Simpson Manufacturing Co., Inc.
- Type: Public
- Traded as: NYSE: SSD; S&P 400 component;
- Industry: Building material
- Founded: 1956; 70 years ago
- Headquarters: 5956 W Las Positas Blvd, Pleasanton, California, U.S.
- Key people: Barclay Simpson
- Products: Structural Connectors, Fasteners, Anchors
- Revenue: US$2.33 billion (2025)
- Net income: US$345 million (2025)
- Number of employees: 3,337 (2019)
- Subsidiaries: Simpson Strong-Tie Company Inc.
- Website: simpsonmfg.com

= Simpson Manufacturing Company =

Construction materials company

Simpson Manufacturing Company is a building materials manufacturer in the United States that produces structural connectors, fasteners, anchors, and products for new construction and retrofitting.
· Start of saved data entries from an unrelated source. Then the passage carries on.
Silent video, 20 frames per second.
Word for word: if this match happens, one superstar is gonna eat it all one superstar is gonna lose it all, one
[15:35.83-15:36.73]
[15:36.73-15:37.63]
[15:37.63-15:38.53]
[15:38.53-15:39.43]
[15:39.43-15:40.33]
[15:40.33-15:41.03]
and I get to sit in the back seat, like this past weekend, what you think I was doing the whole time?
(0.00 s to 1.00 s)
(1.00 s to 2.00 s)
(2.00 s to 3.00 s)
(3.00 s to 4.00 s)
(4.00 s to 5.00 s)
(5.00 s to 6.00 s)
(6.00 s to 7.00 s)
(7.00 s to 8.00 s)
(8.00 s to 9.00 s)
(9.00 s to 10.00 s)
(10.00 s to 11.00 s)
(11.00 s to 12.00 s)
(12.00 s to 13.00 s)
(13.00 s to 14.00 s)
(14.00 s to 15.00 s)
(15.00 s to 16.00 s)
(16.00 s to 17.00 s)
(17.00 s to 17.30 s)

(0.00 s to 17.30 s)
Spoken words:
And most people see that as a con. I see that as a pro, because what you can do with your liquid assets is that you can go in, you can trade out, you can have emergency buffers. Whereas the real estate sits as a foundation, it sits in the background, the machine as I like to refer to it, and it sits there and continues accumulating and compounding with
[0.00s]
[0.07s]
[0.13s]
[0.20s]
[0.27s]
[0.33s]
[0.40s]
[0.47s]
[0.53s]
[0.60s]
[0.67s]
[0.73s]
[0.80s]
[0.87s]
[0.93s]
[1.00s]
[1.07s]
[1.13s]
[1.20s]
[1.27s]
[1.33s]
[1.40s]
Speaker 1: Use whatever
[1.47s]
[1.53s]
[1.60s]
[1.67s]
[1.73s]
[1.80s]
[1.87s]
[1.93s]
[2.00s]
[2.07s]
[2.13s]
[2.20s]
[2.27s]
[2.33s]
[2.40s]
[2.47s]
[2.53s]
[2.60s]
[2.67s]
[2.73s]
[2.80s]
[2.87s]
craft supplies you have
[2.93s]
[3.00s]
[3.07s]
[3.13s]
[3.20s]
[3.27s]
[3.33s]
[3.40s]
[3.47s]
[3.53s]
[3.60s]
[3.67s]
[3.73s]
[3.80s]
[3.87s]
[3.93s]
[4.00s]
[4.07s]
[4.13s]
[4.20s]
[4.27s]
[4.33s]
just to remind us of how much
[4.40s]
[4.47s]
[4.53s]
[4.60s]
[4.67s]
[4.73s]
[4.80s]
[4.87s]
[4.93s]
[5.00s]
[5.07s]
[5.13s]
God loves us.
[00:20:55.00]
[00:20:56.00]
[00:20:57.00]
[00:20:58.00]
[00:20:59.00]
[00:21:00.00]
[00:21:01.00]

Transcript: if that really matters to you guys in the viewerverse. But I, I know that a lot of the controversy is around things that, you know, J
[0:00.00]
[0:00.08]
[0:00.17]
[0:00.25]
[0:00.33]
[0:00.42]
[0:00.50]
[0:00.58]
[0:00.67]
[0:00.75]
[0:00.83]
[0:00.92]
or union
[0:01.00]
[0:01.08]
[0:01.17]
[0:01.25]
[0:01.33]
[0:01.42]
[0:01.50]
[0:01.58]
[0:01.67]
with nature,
The company was founded by Barclay Simpson in Oakland in 1956, as a successor to a window screen company owned by his father, Walter Simpson. Simpson manufactured joist hangers and the company's subsidiary Simpson Strong-Tie Co. Inc. became a dominant producer of structural connectors in North America and Europe. The company subsequently moved to Pleasanton and went public in 1994.